Write the listing out again word for word. Pictures do not belong in the copy.

(Data for this task):
================

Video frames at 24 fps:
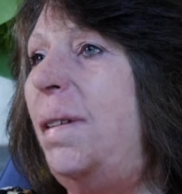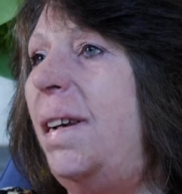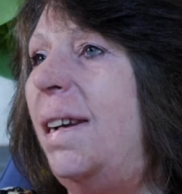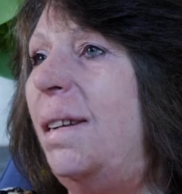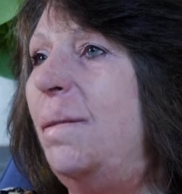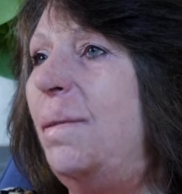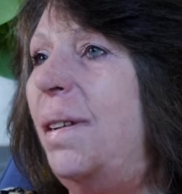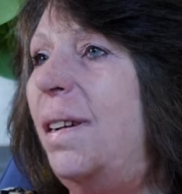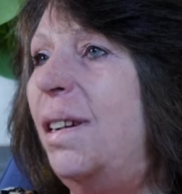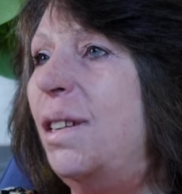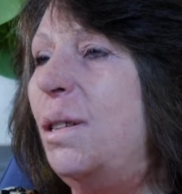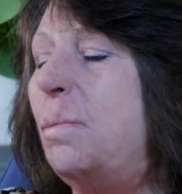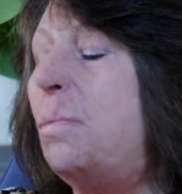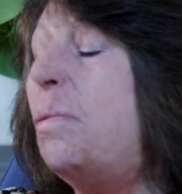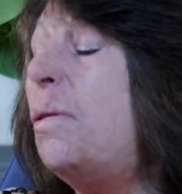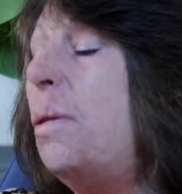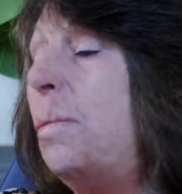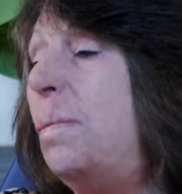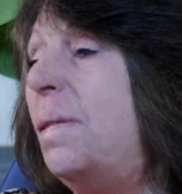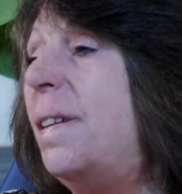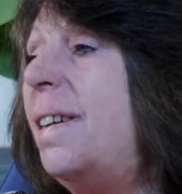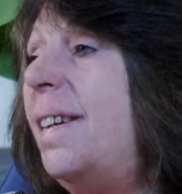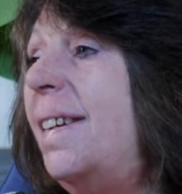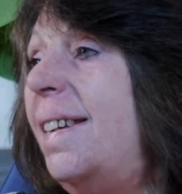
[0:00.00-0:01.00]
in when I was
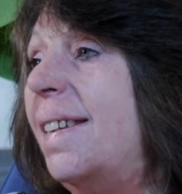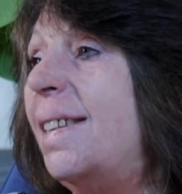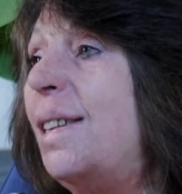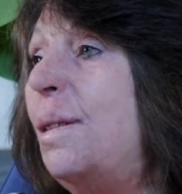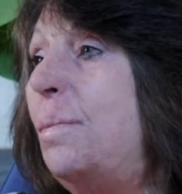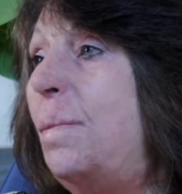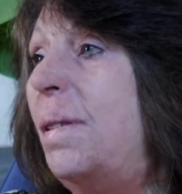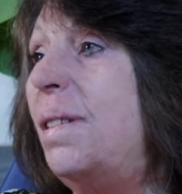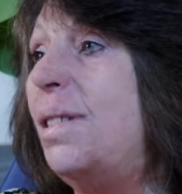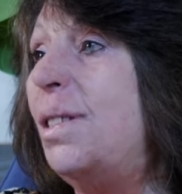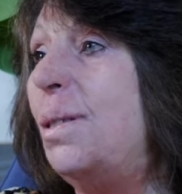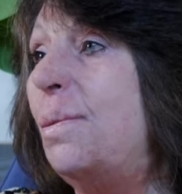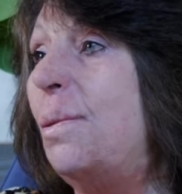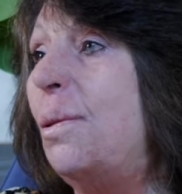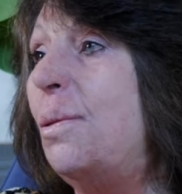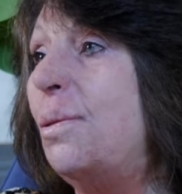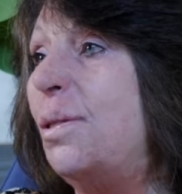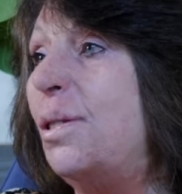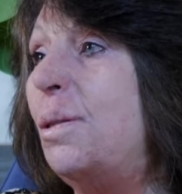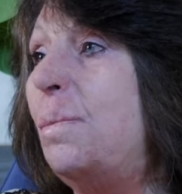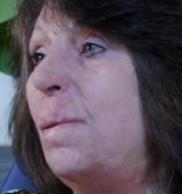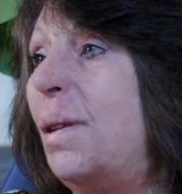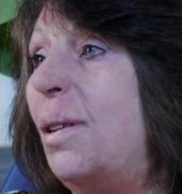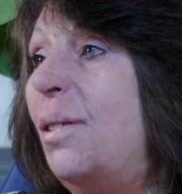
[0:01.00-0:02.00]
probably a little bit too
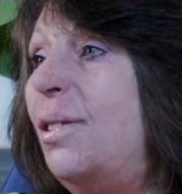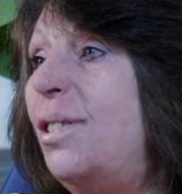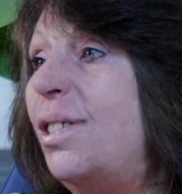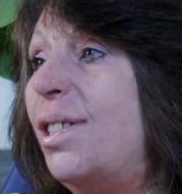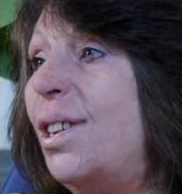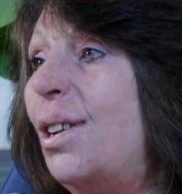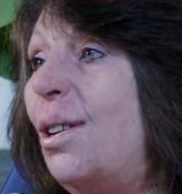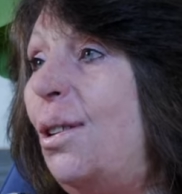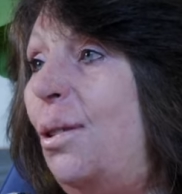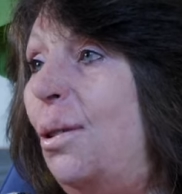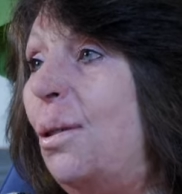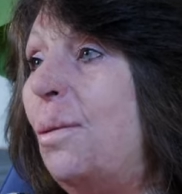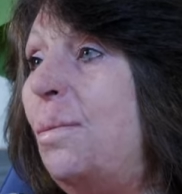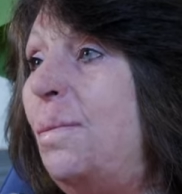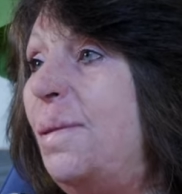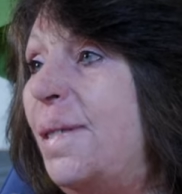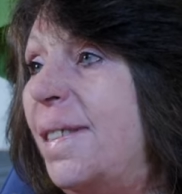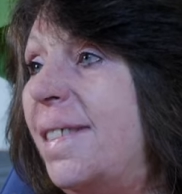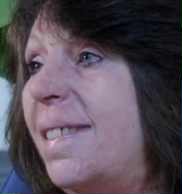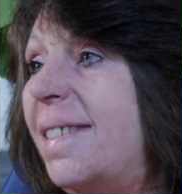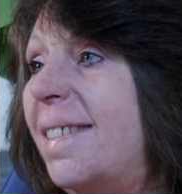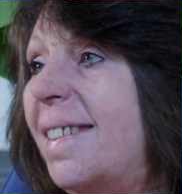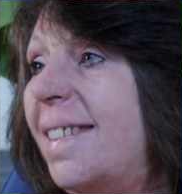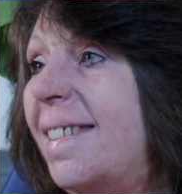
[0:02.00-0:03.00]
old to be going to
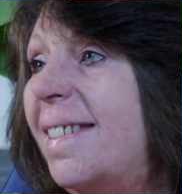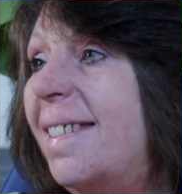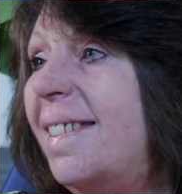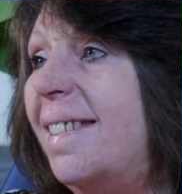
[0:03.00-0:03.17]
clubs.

================

(Finished exercise):
Video frames at 24 fps:
[0:00.00-0:01.00]
in when I was
[0:01.00-0:02.00]
probably a little bit too
[0:02.00-0:03.00]
old to be going to
[0:03.00-0:03.17]
clubs.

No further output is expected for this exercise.